The imperial tradition, rather than a national one, is why Russia, standing alone against the West, cannot achieve a military victory against a major power. Russia’s last military victory against a force not backed by Western states occurred in 1877-1878, when it defeated the Ottoman Empire in Bulgaria (with assistance from the small Romanian army led by Carol I).
World War II, glorified each May 9 at the Kremlin, was a victory for the USSR as part of a large coalition, primarily with the USA and Great Britain. Now, alone in an aggressive war against Ukraine, Russia should not be expected to win, according to historical tradition. It lacks the motivation, resources, and tradition to overcome the West. Meanwhile, Ukraine, though seemingly vulnerable, possesses not only material resources but also the historical potential to achieve victory.
Expectations for democratic and liberal developments in Russia, due to the authoritarian policies of President Vladimir Putin or the war of aggression against Ukraine, are in vain.
Changes will not emerge from within. Russian society will not detach from its historical memory nor act against the supreme power at the Kremlin.

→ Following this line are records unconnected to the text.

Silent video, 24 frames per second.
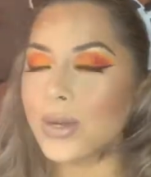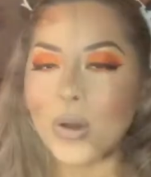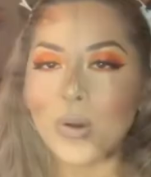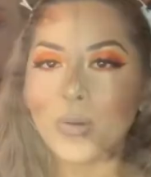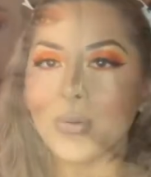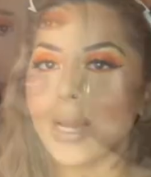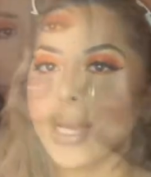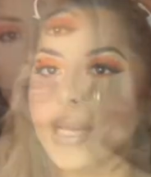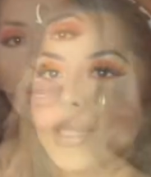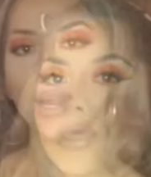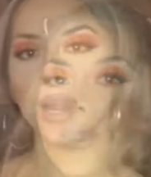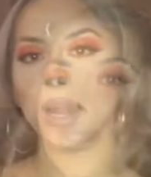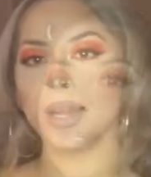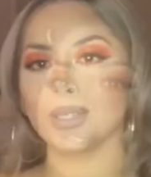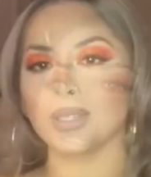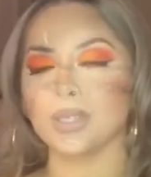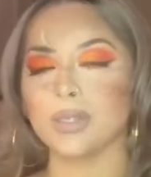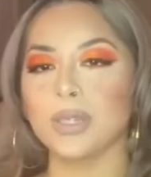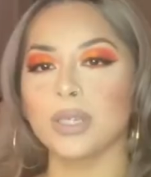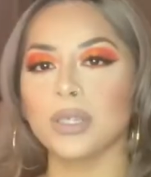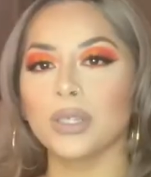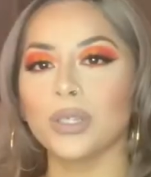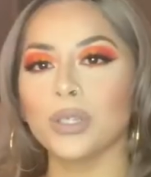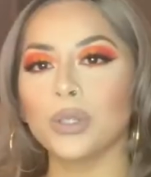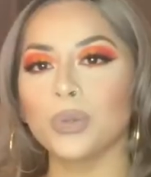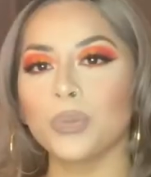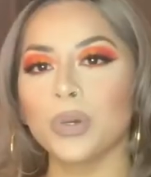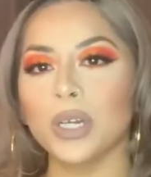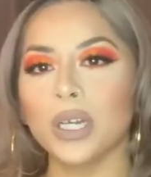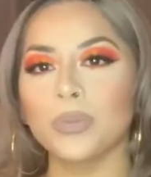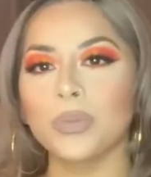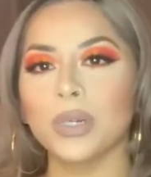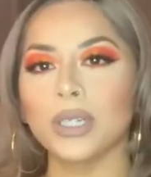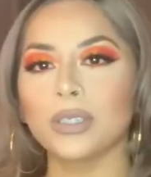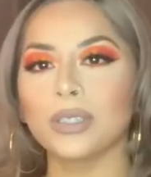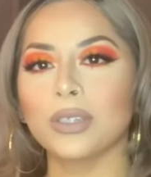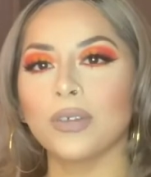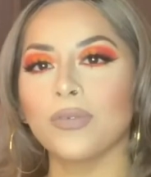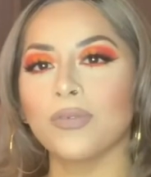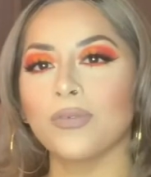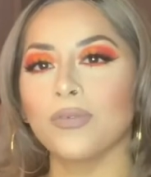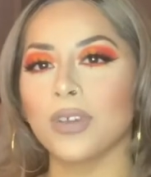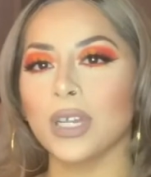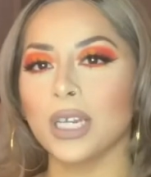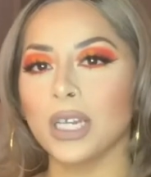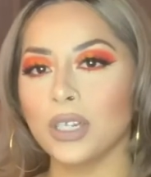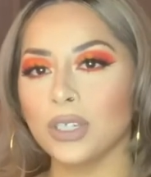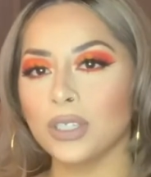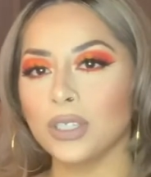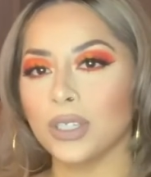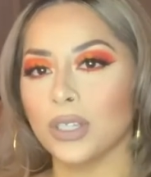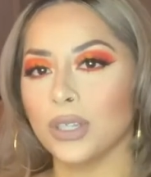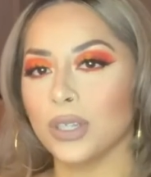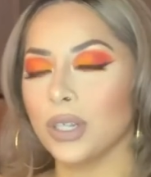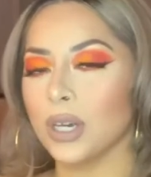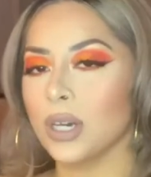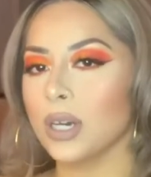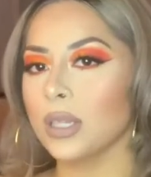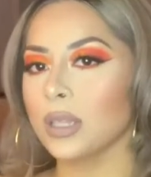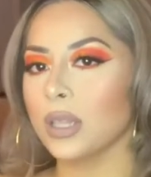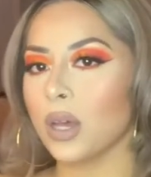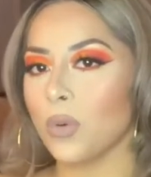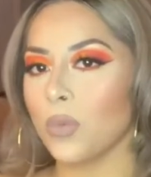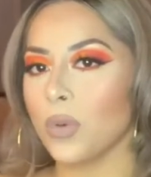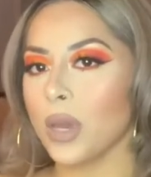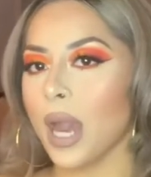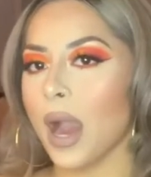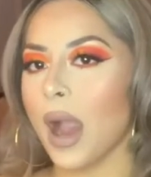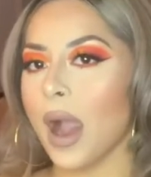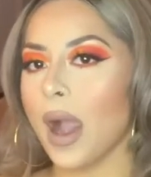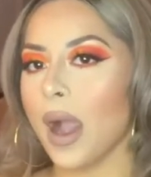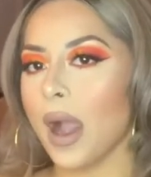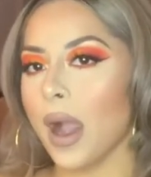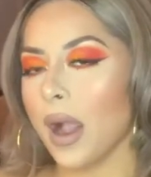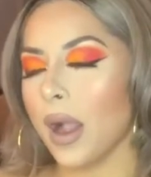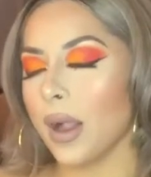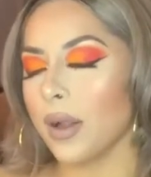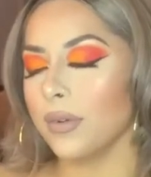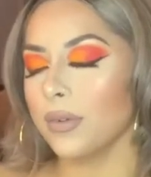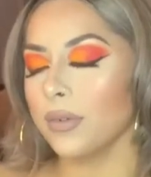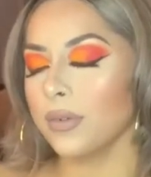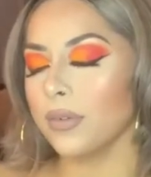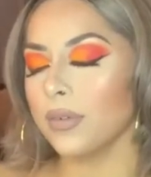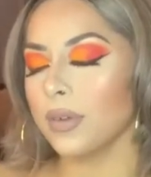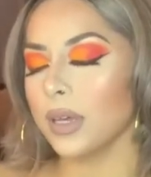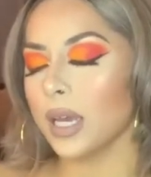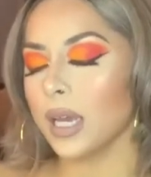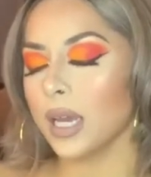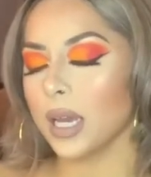All right, guys, so this is pretty much the finished look that we have,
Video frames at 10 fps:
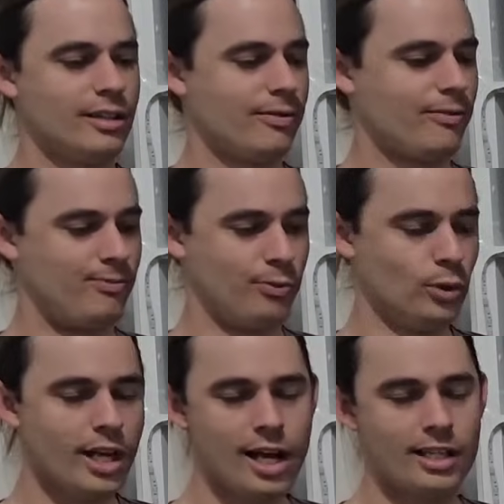
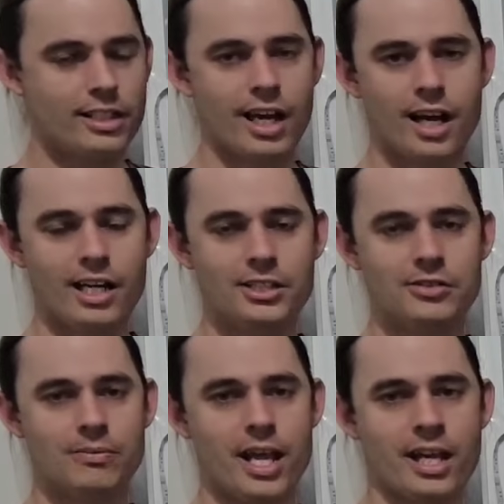full art cards
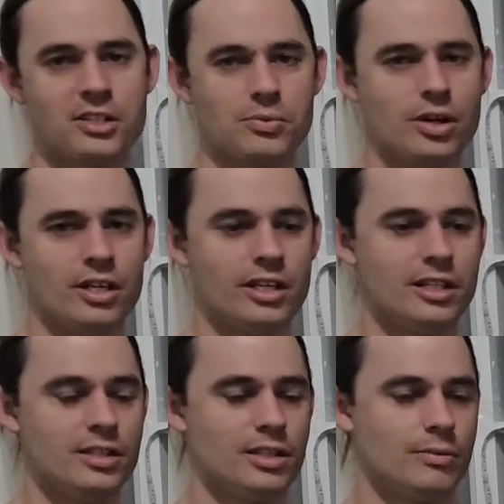from XY
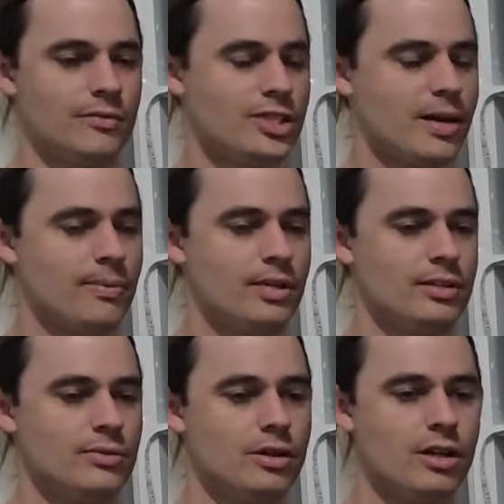era with
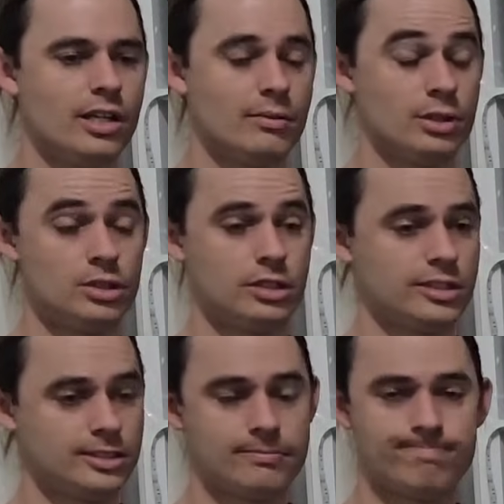Japanese writing, which
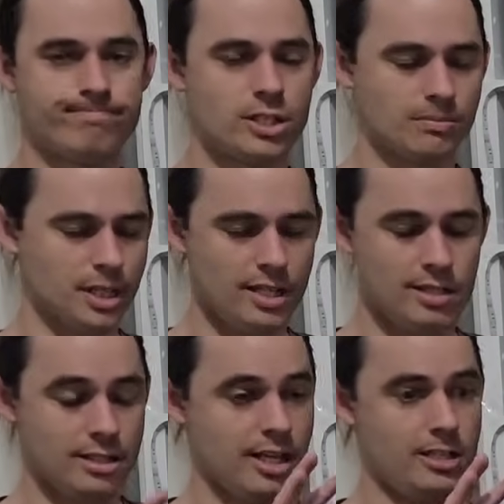just, to me,
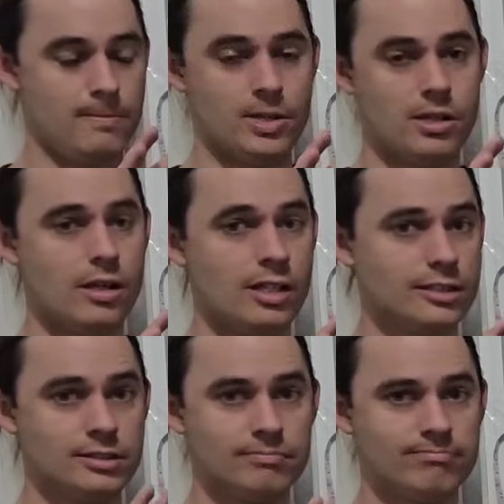just hits my
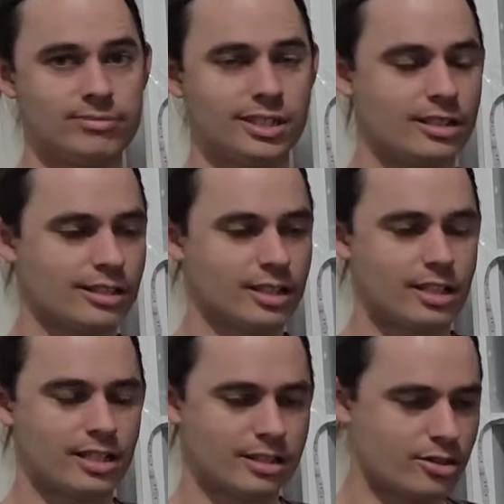eyes, and I
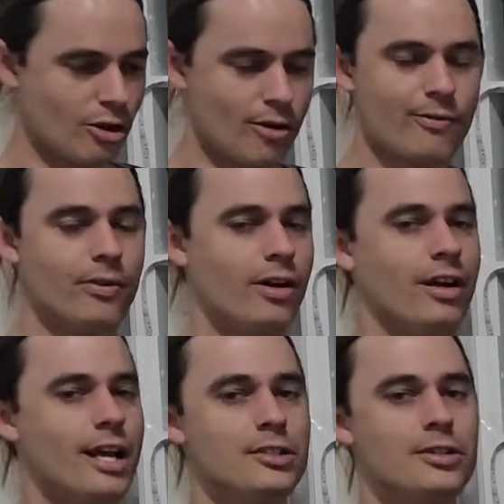don't find
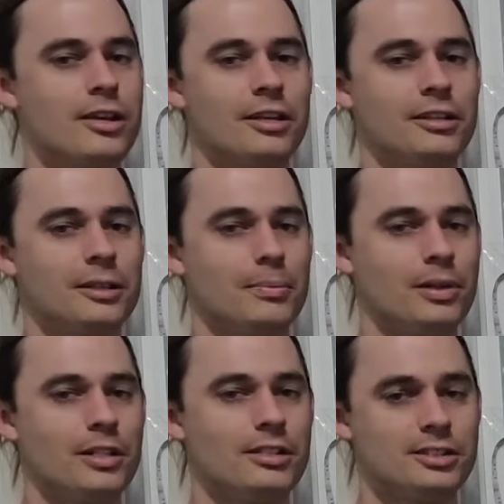it aesthetically
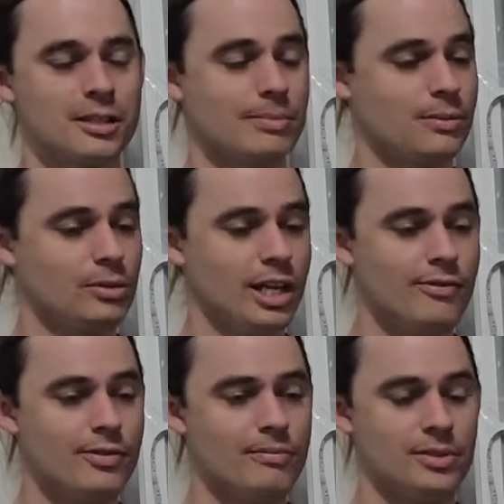pleasing. Some people
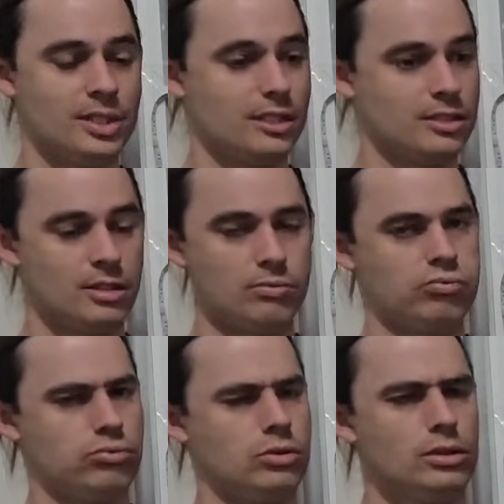love them, but I just go,
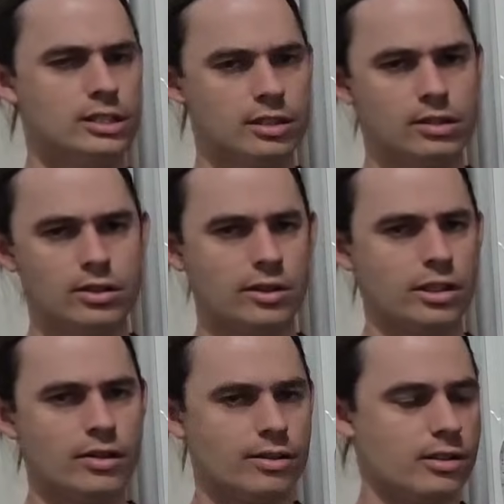whoa, there's a lot
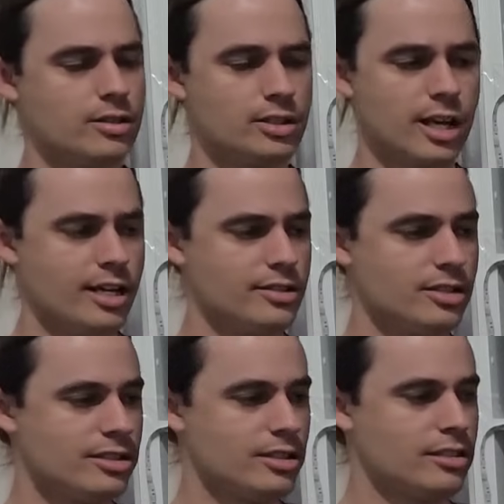going on in those cards, and
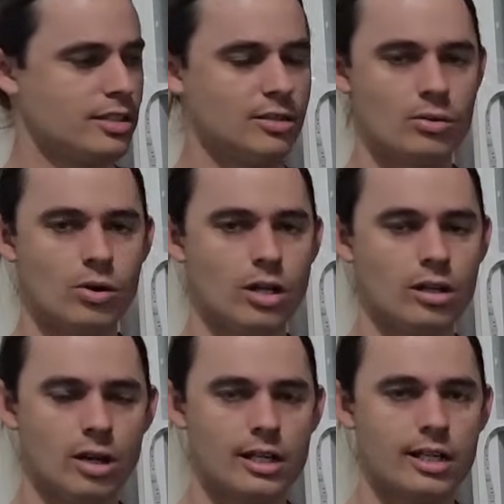I just didn't quite
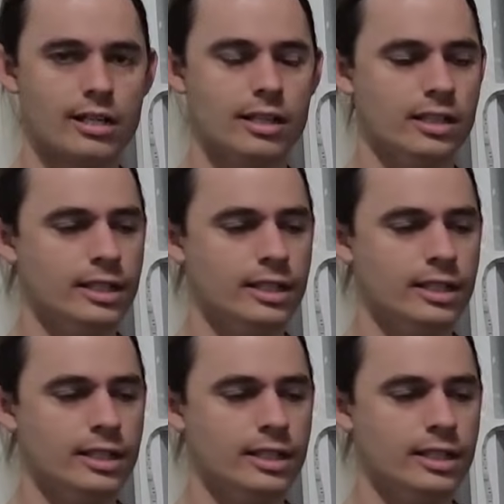like it.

Structural changes in societies lacking transparency or democracy have occurred in the post-war era, in extreme cases, and only through significant American influence: West Germany after Hitler, Japan, South Korea, Taiwan. For Russia, such measures now seem impossible.
The continuity of political and institutional life in Russia is key to the success of autocracy and the lack of change over the last 400 years. At no point during this time has there been an alternative. Therefore, do not expect political changes in Moscow but stay alert and prepared for substantial territorial transformations.